Overburdened with too much stress and not enough sleep, our adrenal glands are struggling just to keep up.
It’s 3 PM. You’re fading fast. The pot of coffee you started only a few minutes ago doesn’t seem to be brewing fast enough, and your patience is waning. Maybe you should run out and buy something to get you through the rest of the day. You know you have options: an energy drink, a shot of espresso, a large soda. But you still don’t move. It’s not that you didn’t try to get to bed early the night before; it’s just that staring at the ceiling doesn’t really constitute sleep. Why isn’t that coffee finished? Your co-worker walks by and casually drops a folder on your desk. Now you’re really irritated. The last thing you can think about right now is work! You shove the growing pile of papers on your desk aside and look for today’s date on your oversized calendar. It’s only Tuesday. The coffee finally starts brewing, but the familiar sound offers little relief as you drop your head in surrender. Clearly, it’s going to be a long week.

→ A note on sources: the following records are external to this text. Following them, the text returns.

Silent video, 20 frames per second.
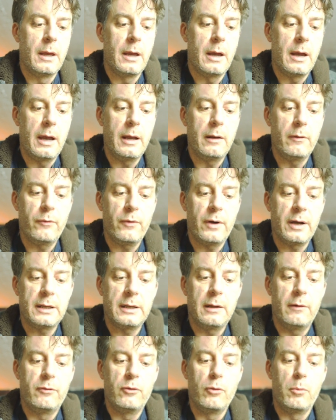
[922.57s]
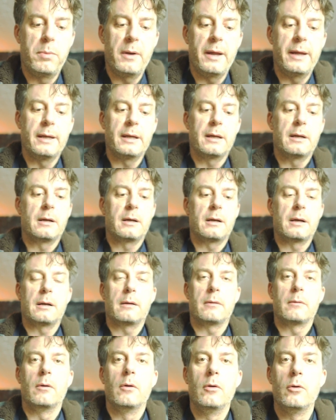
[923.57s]
And in fact, if you
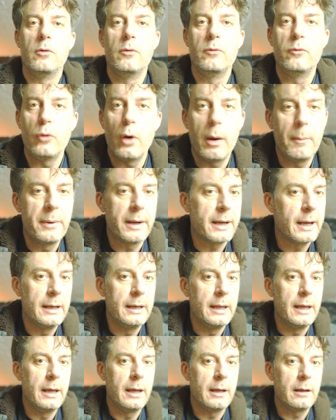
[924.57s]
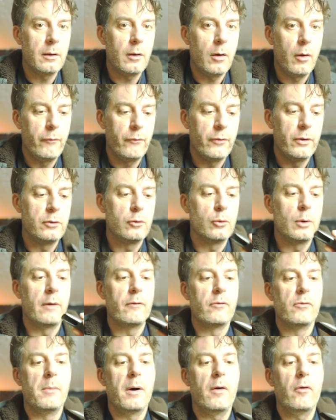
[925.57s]
are beginning, often you
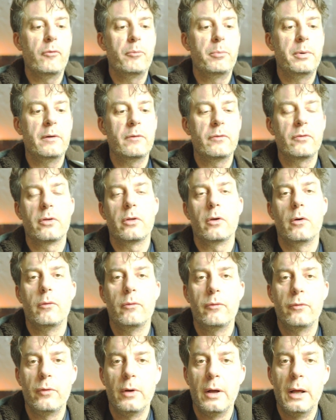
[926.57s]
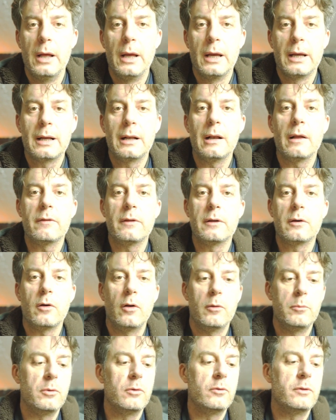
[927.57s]
have a mouthpiece of classical
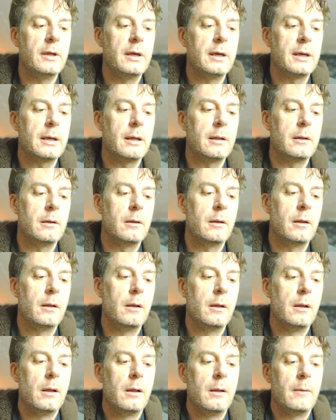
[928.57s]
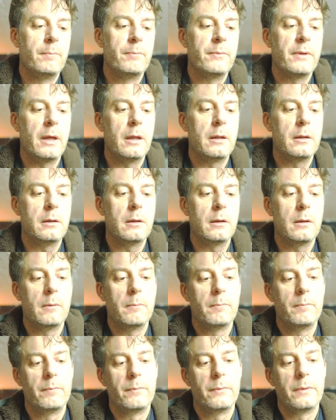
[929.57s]
music, and
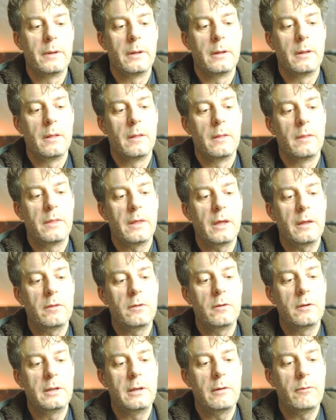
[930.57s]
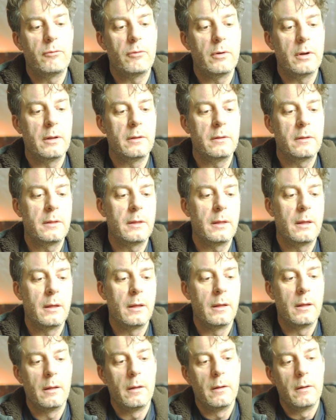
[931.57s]
that's the difference.
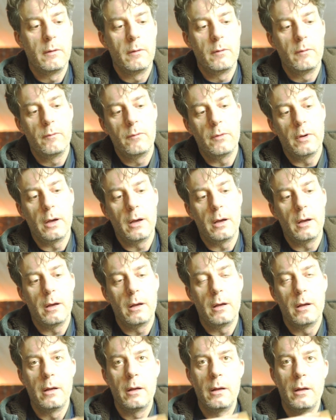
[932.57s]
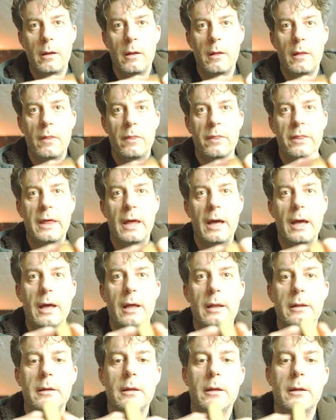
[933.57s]
The
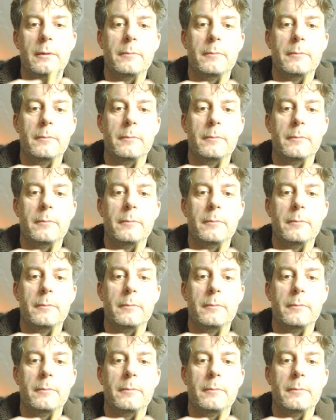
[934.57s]
end.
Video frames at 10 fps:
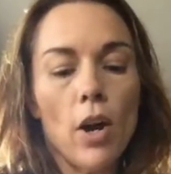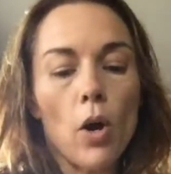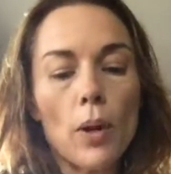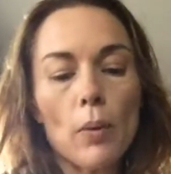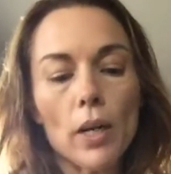
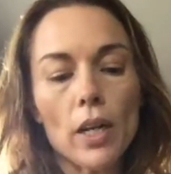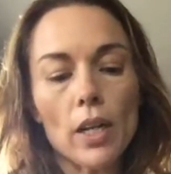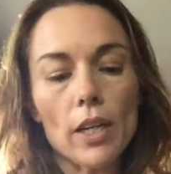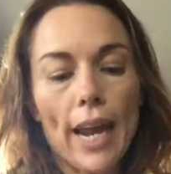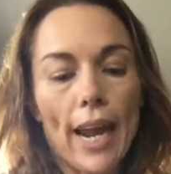Okay, we're going to
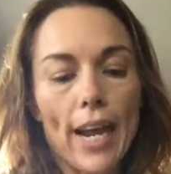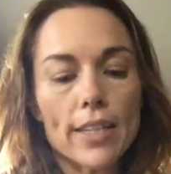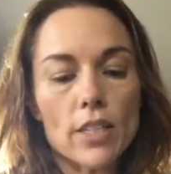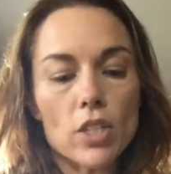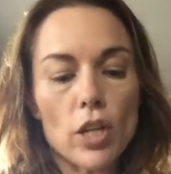look
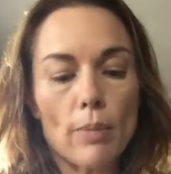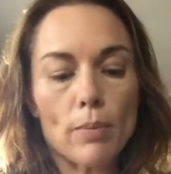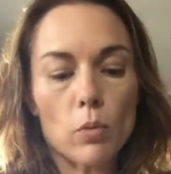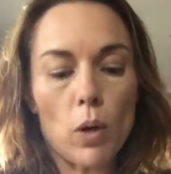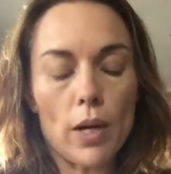at
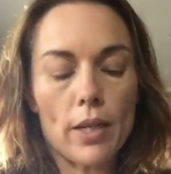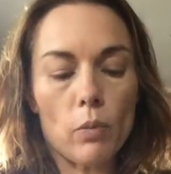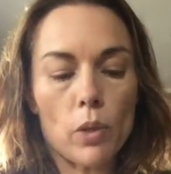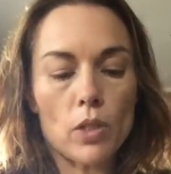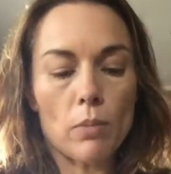chapter 1 in
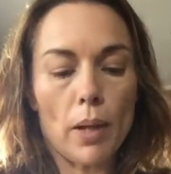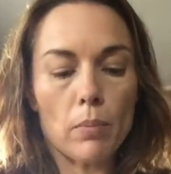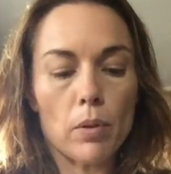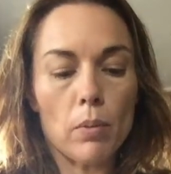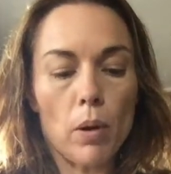Witch of
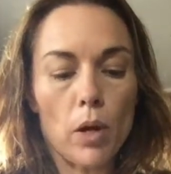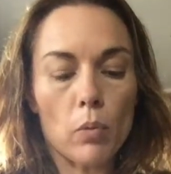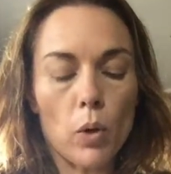Blackbird Pond,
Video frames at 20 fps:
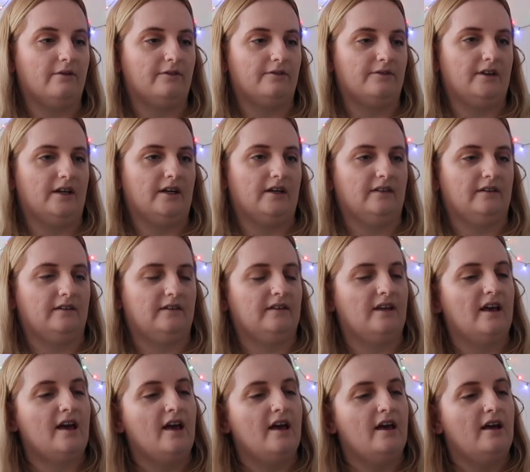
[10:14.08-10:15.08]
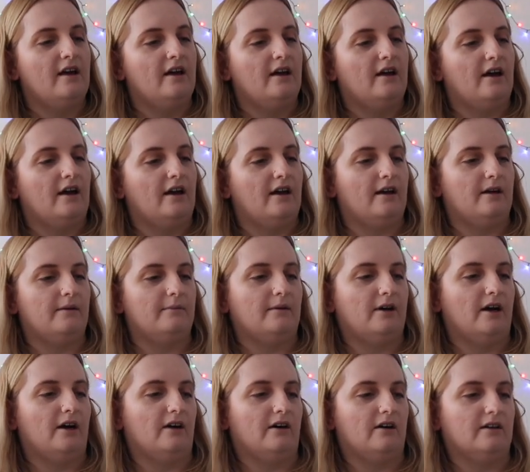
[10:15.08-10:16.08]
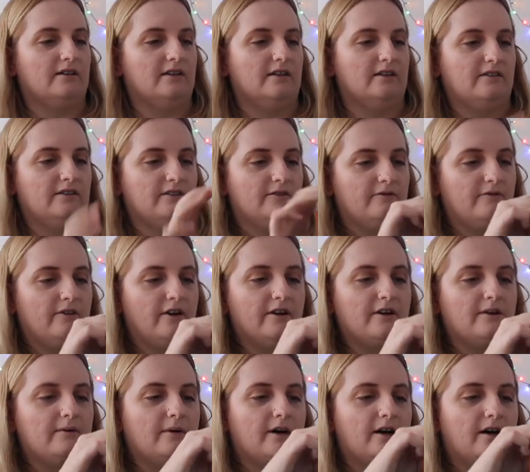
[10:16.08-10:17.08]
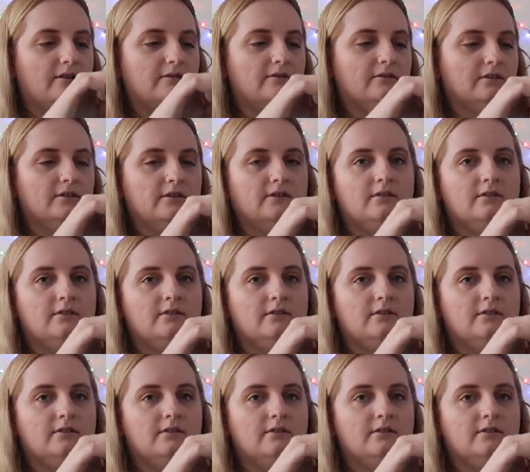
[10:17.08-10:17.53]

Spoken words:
of this artist very well.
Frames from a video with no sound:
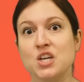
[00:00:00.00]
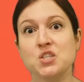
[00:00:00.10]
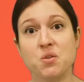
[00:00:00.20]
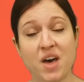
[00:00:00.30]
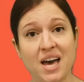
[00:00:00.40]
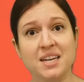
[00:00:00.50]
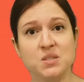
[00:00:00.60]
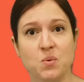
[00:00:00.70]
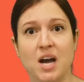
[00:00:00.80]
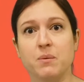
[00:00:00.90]
So that is
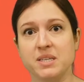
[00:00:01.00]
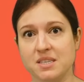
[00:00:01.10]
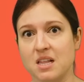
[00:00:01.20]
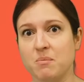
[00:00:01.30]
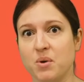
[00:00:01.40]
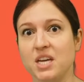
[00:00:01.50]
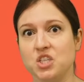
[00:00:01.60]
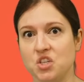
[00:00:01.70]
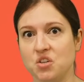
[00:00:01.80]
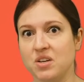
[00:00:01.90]
why we celebrate
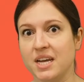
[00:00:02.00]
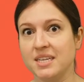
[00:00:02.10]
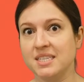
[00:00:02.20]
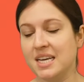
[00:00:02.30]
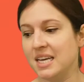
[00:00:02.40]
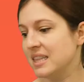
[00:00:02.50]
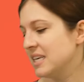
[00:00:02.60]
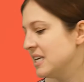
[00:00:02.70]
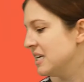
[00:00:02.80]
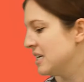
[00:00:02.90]
June 19th
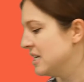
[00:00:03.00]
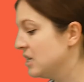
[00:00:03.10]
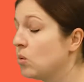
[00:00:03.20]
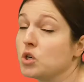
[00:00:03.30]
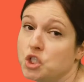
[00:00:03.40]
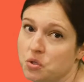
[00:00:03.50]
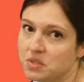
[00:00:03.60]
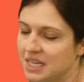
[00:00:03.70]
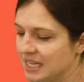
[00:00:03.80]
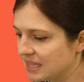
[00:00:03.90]
or
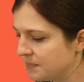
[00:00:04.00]
Juneteenth.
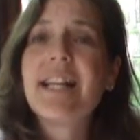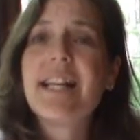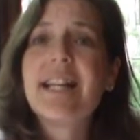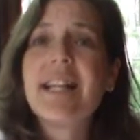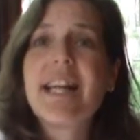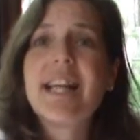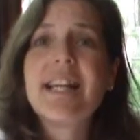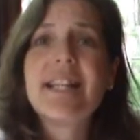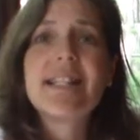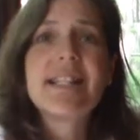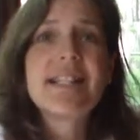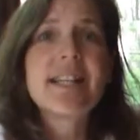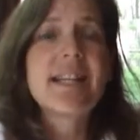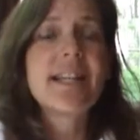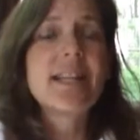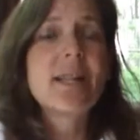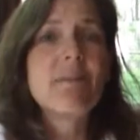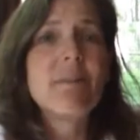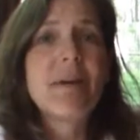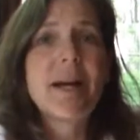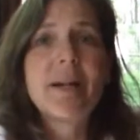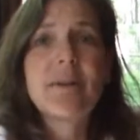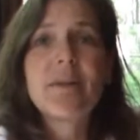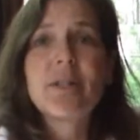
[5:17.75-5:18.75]
They study
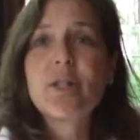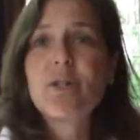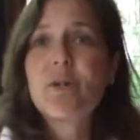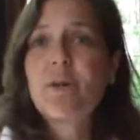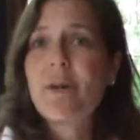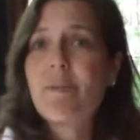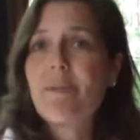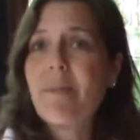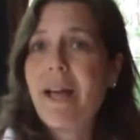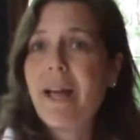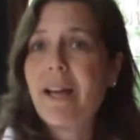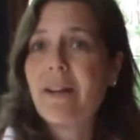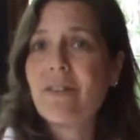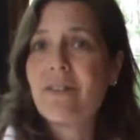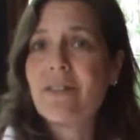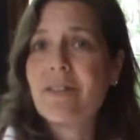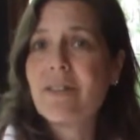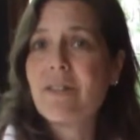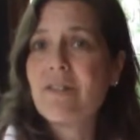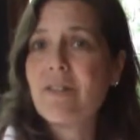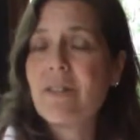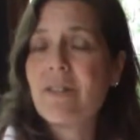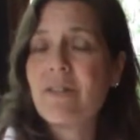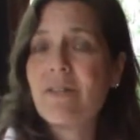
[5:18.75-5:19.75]
the migratory
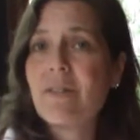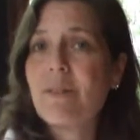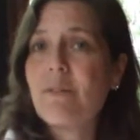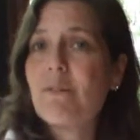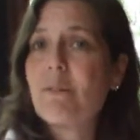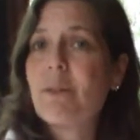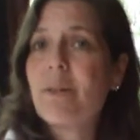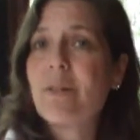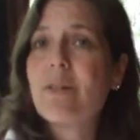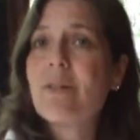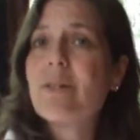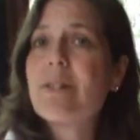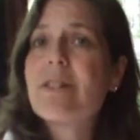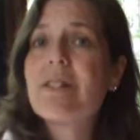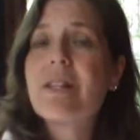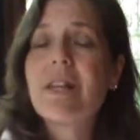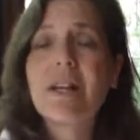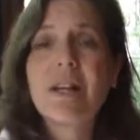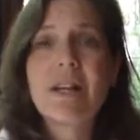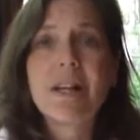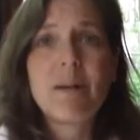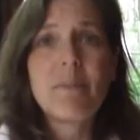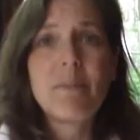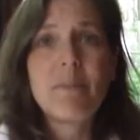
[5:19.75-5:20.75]
patterns of different birds
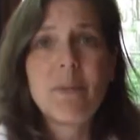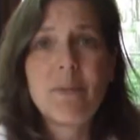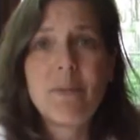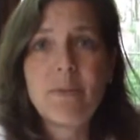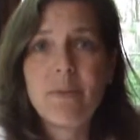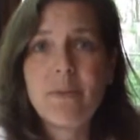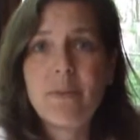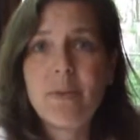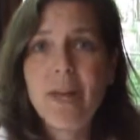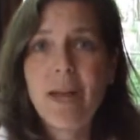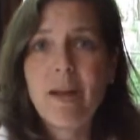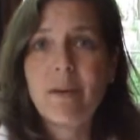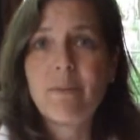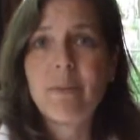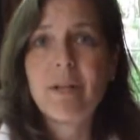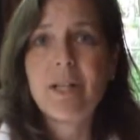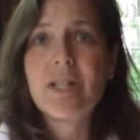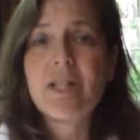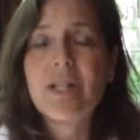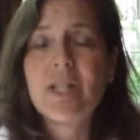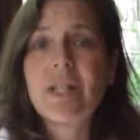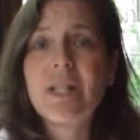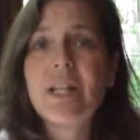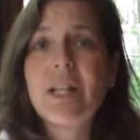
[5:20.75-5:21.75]
that come through that
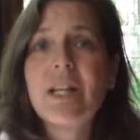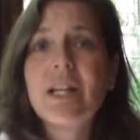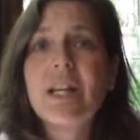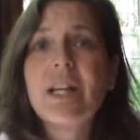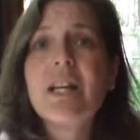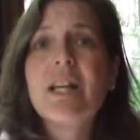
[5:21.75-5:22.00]
region.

Sound familiar? That’s not surprising. “We’re burnt out, plain and simple,” says Dr. Lam. “We have trouble getting to sleep, staying asleep, and even feeling rested when we do get sleep.” At the root of it all, behind the cranky exhaustion, are our overworked adrenal glands. Vital components of our endocrine system, they are responsible for releasing hormones and monitoring the affairs of the body. “Excessive stress and little sleep tax our adrenal glands and deplete our reserves,” Dr. Lam continues. “When you put too many demands on your body, they eventually become exhausted and can no longer manifest the energy required.” Think of a jockey and his horse in a race with no finish line. What would happen? The horse would just keep running, trying to put out the energy and speed the jockey demands. But with no end in sight, the eventual outcome is inevitable: horse and jockey collapse.
Adrenal fatigue is much more than the occasional feeling of lethargy that might come after a long week. It is an outward manifestation of the diminishing resources within, mainly, cortisol, a hormone released in response to stress, and DHEA, the most abundant circulating steroid in the body. “When people are under chronic stress, everything suffers,” says Dr. Lam, “Their bodies cannot reset themselves.” They are, quite literally, running on empty. Indications that you could be suffering from adrenal fatigue include trouble sleeping, unexplained morning fatigue, a significant drop in the middle of the day, lack of energy, mood swings, and the constant need for stimulants. Less obvious symptoms can range from muscle weakness and a decreased sex drive to depression and increased food allergies.
Weight loss, or the lack thereof, is also directly impacted by the condition of your adrenal glands. Exhaustion inevitably leads to improper digestion and hormone dysregulation, so a person will keep gaining weight without the proper functioning tools to get rid of it. “A large percentage of people who complain about thyroid problems are actually experiencing adrenal problems first,” explains Dr. Lam. The adrenal glands actually tell the thyroid what to do and are also integral to the immune system. In fact, they affect every major system in the body, so when they run out of steam, an endless array of issues can surface. Dr. Lam remembers two specific patients: one had been told she could not have children and the other no longer slept more than a couple of hours a night since her husband passed away. Both women were told that something was wrong, but neither knew that their adrenal glands were fried.
So I know what you’re thinking…because it’s what this writer was thinking. Listening to Dr. Lam rattle off all that adrenal fatigue is and everything it will do, I couldn’t help but think about my sleep patterns (non-existent) and stress levels (code red). With a tinge of trepidation, I disguised my own concern in the form of my next question: Is there anything our readers can do?
“Yes, yes, a thousand times yes!” Dr. Lam says unequivocally. “It is a restorative process that takes time, but your adrenal glands can rebind.” The two women mentioned above were both patients whose lives changed dramatically after rebuilding their adrenal glands. The first is now expecting twins, and the second now get eight solid hours of sleep every night. At his upcoming NAVEL Expo lecture, Dr. Lam will discuss what your body needs to start combating adrenal fatigue and its repercussions. Attendees will also receive take-home saliva kits that are designed to deliver accurate assessments of hormone levels throughout the day.
Taking care of yourself and your body should be your number one priority, but all too often it takes a backseat to stress. You begin to take what your body is capable of doing for granted, essentially starving it in the process. To stop the cycle you need to demand change. Just getting by every day can no longer be the norm. So listen to your body, give it what it needs, and trust that you will have the energy to handle whatever you are faced with next. And, just as important, get some sleep!